Elizabeth Grant-Douglas:
Watching the evolution of the brand from 2010 to now, and adding new vineyards in Oregon. The wines have also become more interesting and more complex – very exciting! I’ve been with La Crema for fifteen years and it never gets dull.

Liz Palmer:  
How closely do you work with the vineyard manager and team?

Elizabeth Grant-Douglas:
I manage five teams with a total of eight.  I work with the teams from pruning to harvest by checking the quality of the grapes and tasting the blends – they all provide me with their feedback.

Liz Palmer:
La Crema Winery has integrated some environmentally-sustainable practices. Can you tell me about this?

Elizabeth Grant-Douglas:
We are very dedicated to sustainability. This is a family business and we look what is best for next generation, in the long term.  We try to be as sustainable as possible in every phase of production—not only in the vineyard, but in the winery. We have analyzed all our procedures, and we’re working to be 100 percent sustainable.

Liz Palmer: 
Are you finding any challenges related to climate change and global warming?

Elizabeth Grant-Douglas:
We are looking at this.  There is no consistency – early rain – rain during bloom – there is no pattern.

Liz Palmer: 
What are your winemaking goals in the next year or two?

Elizabeth Grant-Douglas:
This year we are looking to reveal our first “sparkling wine” from Oregon – I’m really excited about this! It will be brut and I’m really looking forward to it.

Liz Palmer:
I’d like to ask you about the evolving role of women in the wine world. Historically, women have encountered resistance and prejudice when they enter the wine industry?
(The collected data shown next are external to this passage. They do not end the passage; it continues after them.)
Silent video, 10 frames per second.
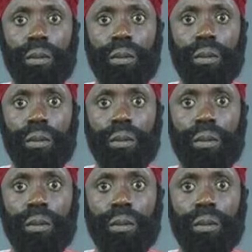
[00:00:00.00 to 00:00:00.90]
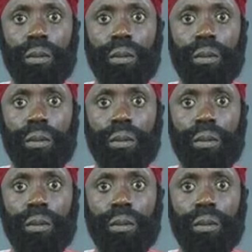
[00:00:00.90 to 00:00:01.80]

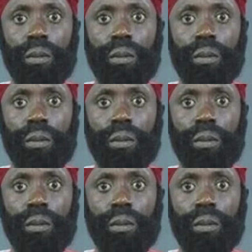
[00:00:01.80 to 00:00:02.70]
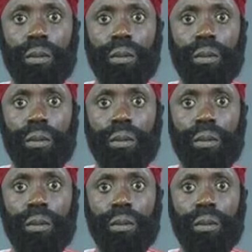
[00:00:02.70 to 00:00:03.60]

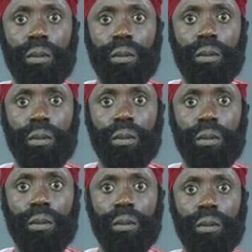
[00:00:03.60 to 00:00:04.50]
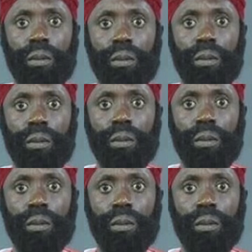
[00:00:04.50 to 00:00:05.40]

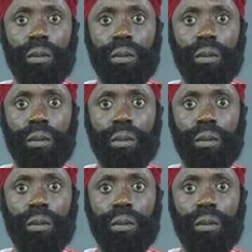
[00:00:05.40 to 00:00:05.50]
The person shown says nothing.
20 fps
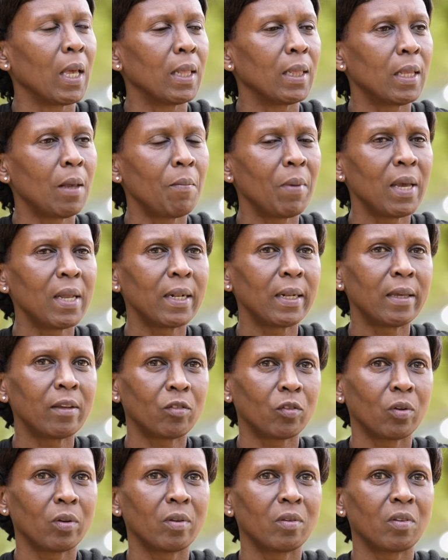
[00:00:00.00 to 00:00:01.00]
The main
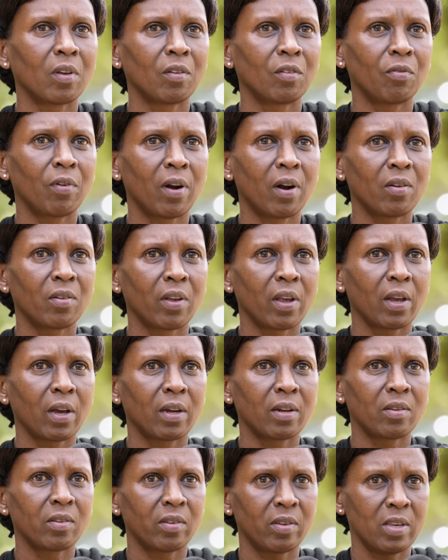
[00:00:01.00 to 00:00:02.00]
lessons, as far as I
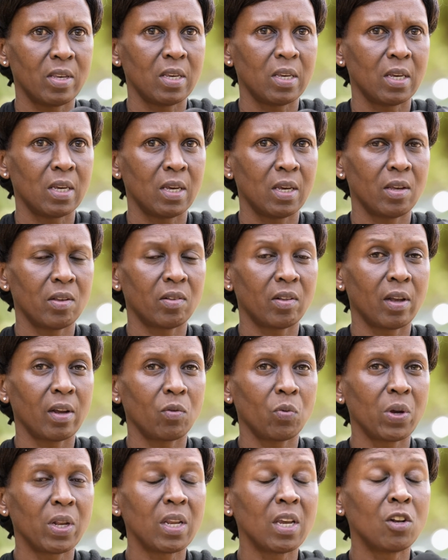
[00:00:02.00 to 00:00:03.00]
can see, is that
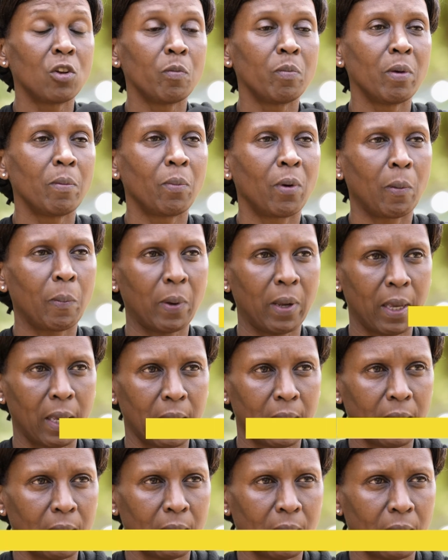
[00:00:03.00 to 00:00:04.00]
we need to be
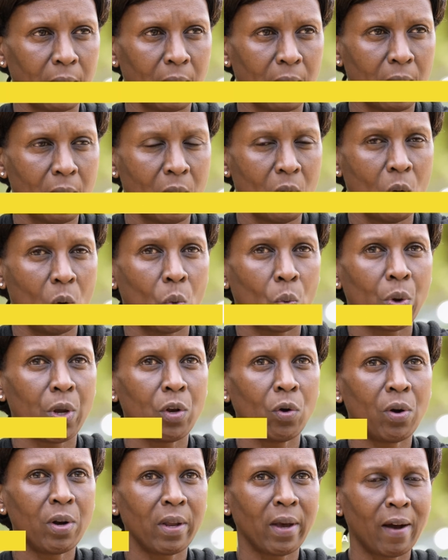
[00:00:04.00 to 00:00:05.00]
prepared. We
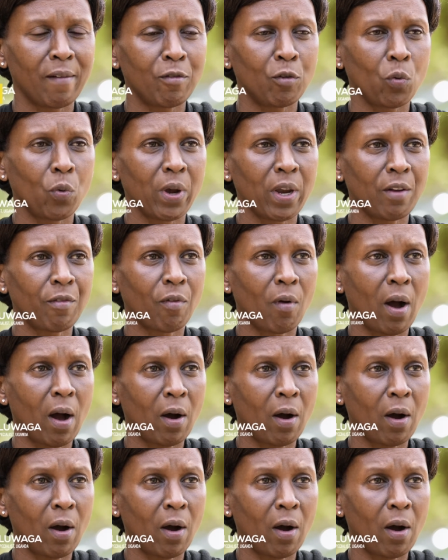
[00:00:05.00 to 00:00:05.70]
don't have to wait for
I’ve had no issues – my generation have been very fortunate as the trail blazers have paved the way.

I work with a lot of other female winemakers – we work well together.

Liz Palmer:
Which other female leaders do you admire and why?

Elizabeth Grant-Douglas:
Barbara Banke, the Chairman & Proprietor of Jackson Family Wines – she supports sustainability and has created a company for families.

Liz Palmer:
How do you maintain a work/life balance?

Elizabeth Grant-Douglas:
During the harvest – I make sure I have family dinners with my son and and husband. I take my son with me on weekends into the vineyards – he actually likes grapes!

Liz Palmer:
What is your advice for other young women entrepreneurs?

Elizabeth Grant-Douglas:
Travel as much as possible earlier on in your career.  Be fearless – look to find something that excites you!